**What is needed**. Keep the pictures out, and restate the listing that follows exactly as written.
>>
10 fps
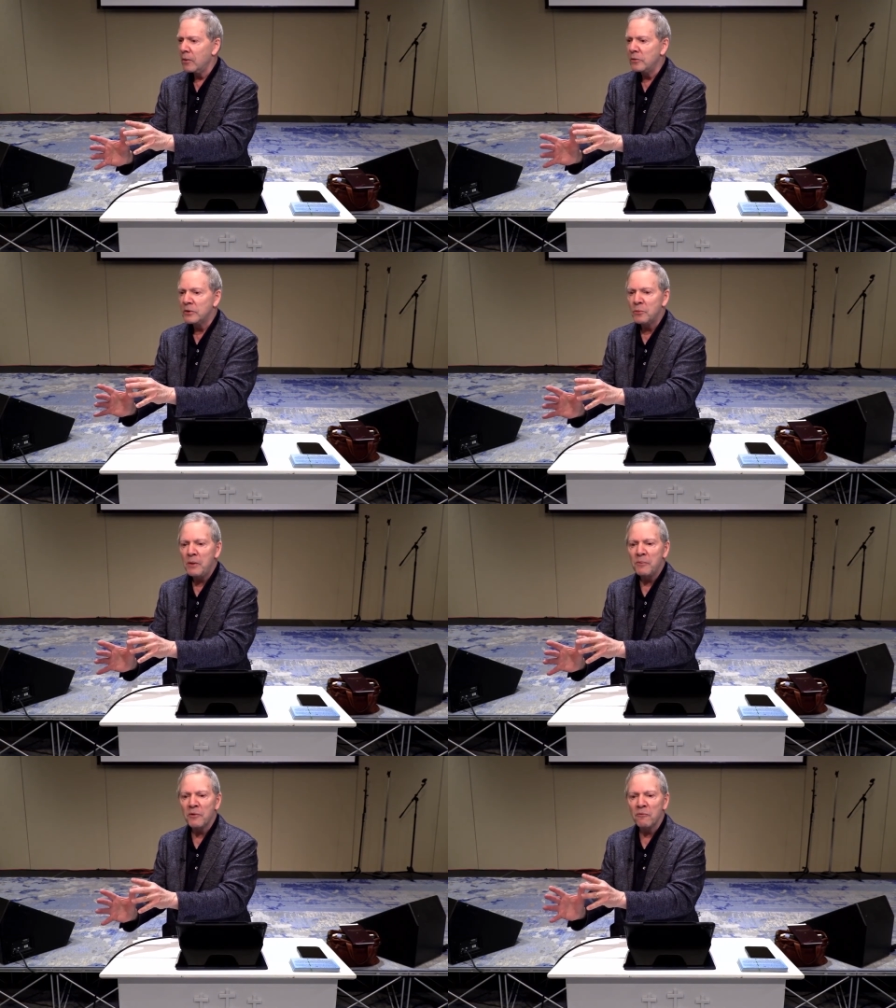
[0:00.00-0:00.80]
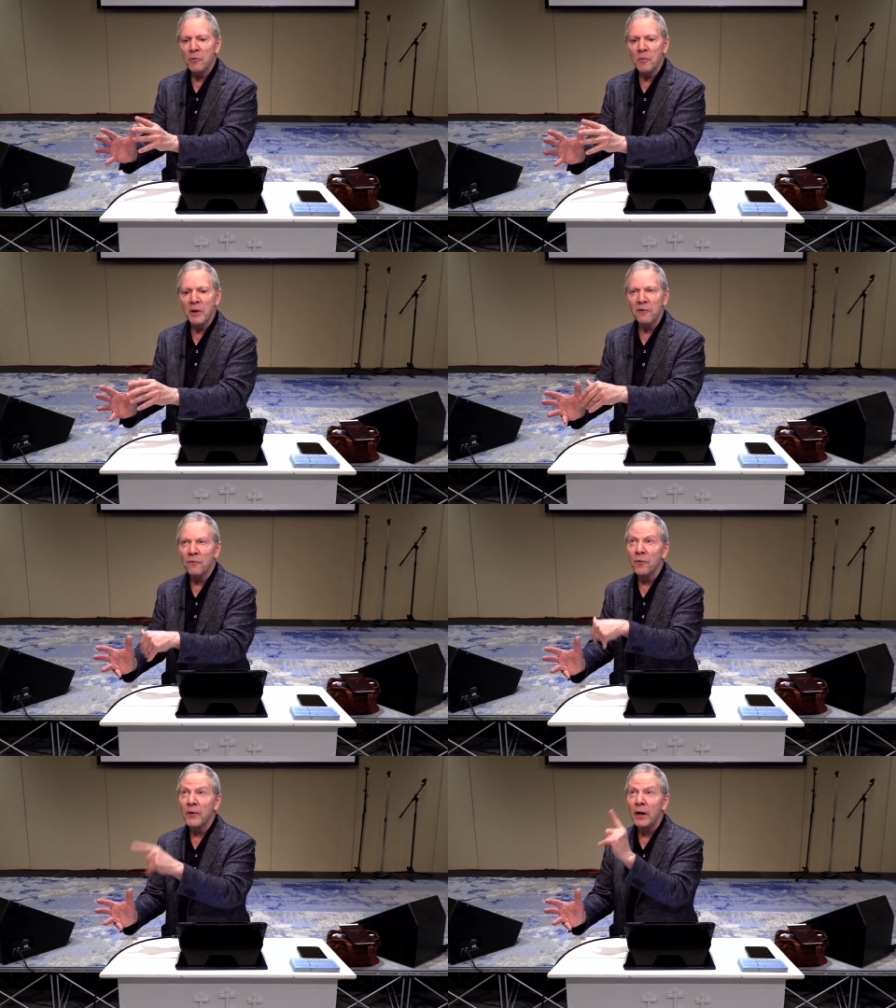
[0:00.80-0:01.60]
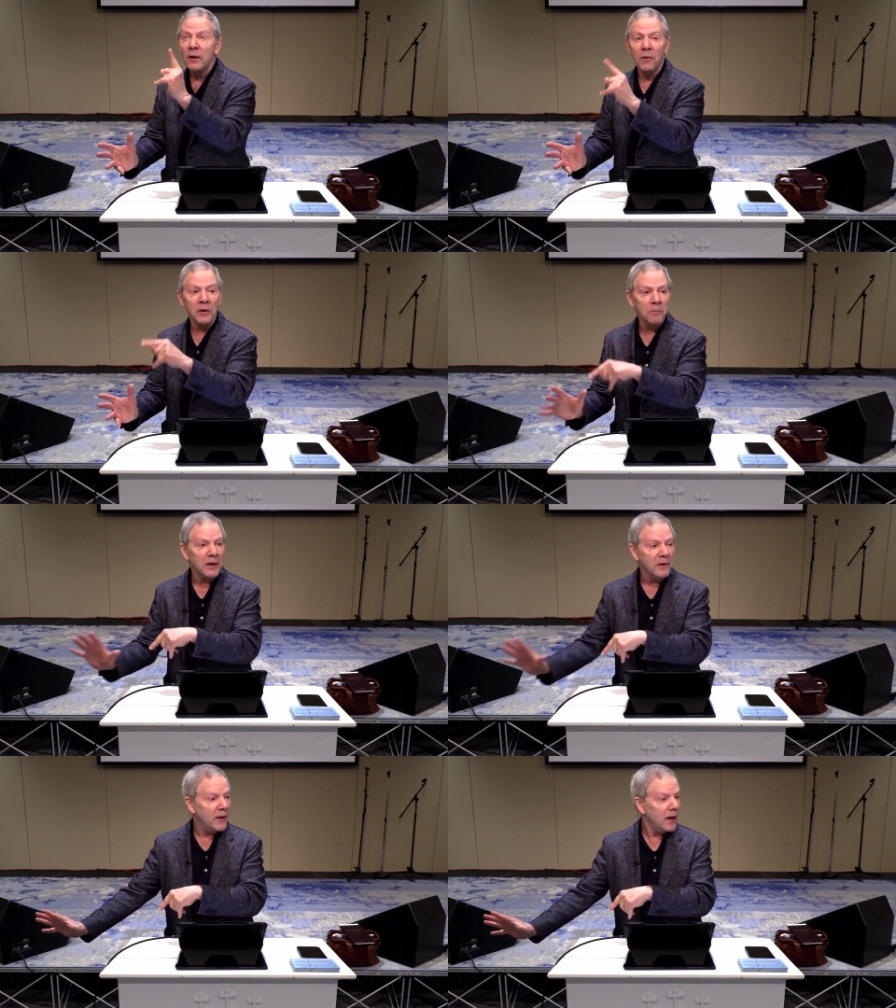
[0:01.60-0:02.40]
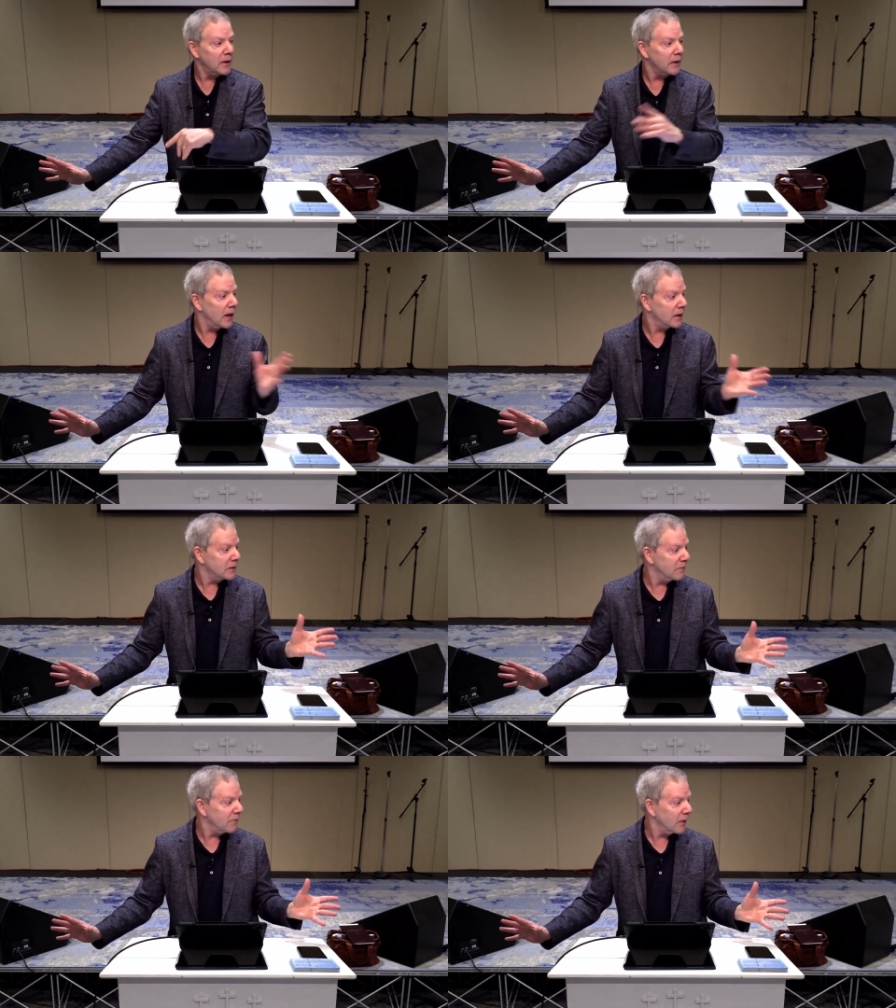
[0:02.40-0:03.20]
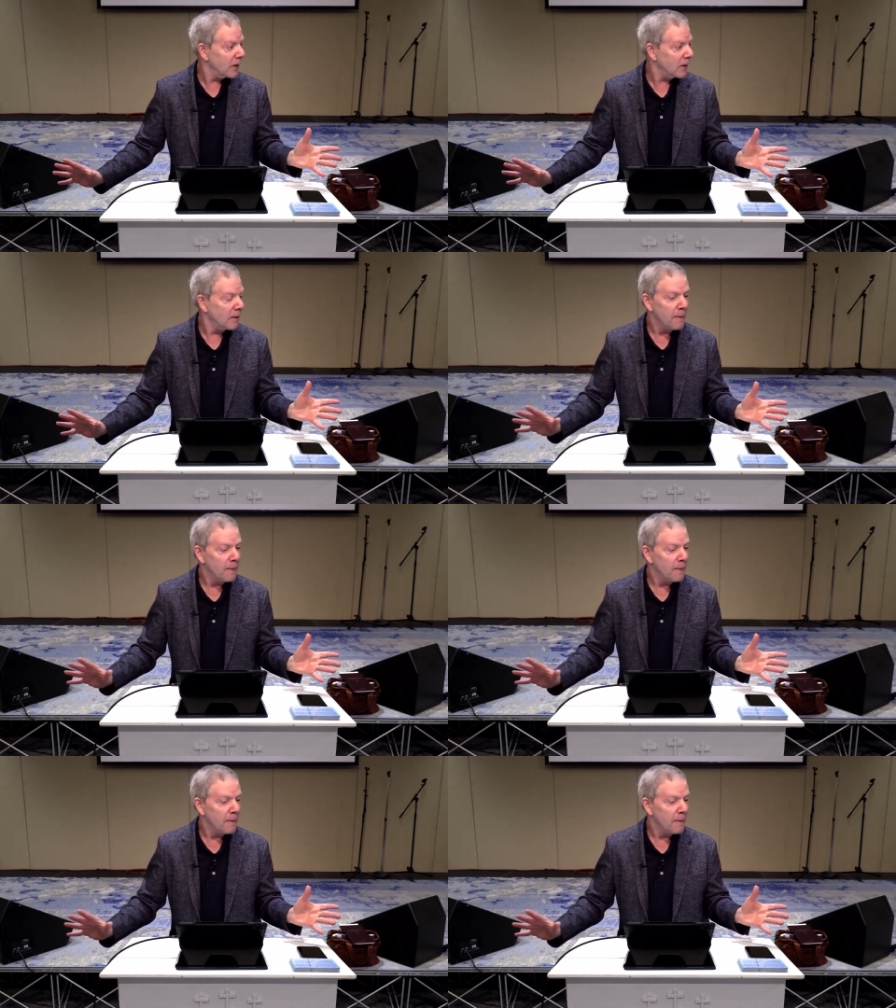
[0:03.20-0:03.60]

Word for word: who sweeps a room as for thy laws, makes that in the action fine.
<<
**Answer section**.
10 fps
[0:00.00-0:00.80]
[0:00.80-0:01.60]
[0:01.60-0:02.40]
[0:02.40-0:03.20]
[0:03.20-0:03.60]

Word for word: who sweeps a room as for thy laws, makes that in the action fine.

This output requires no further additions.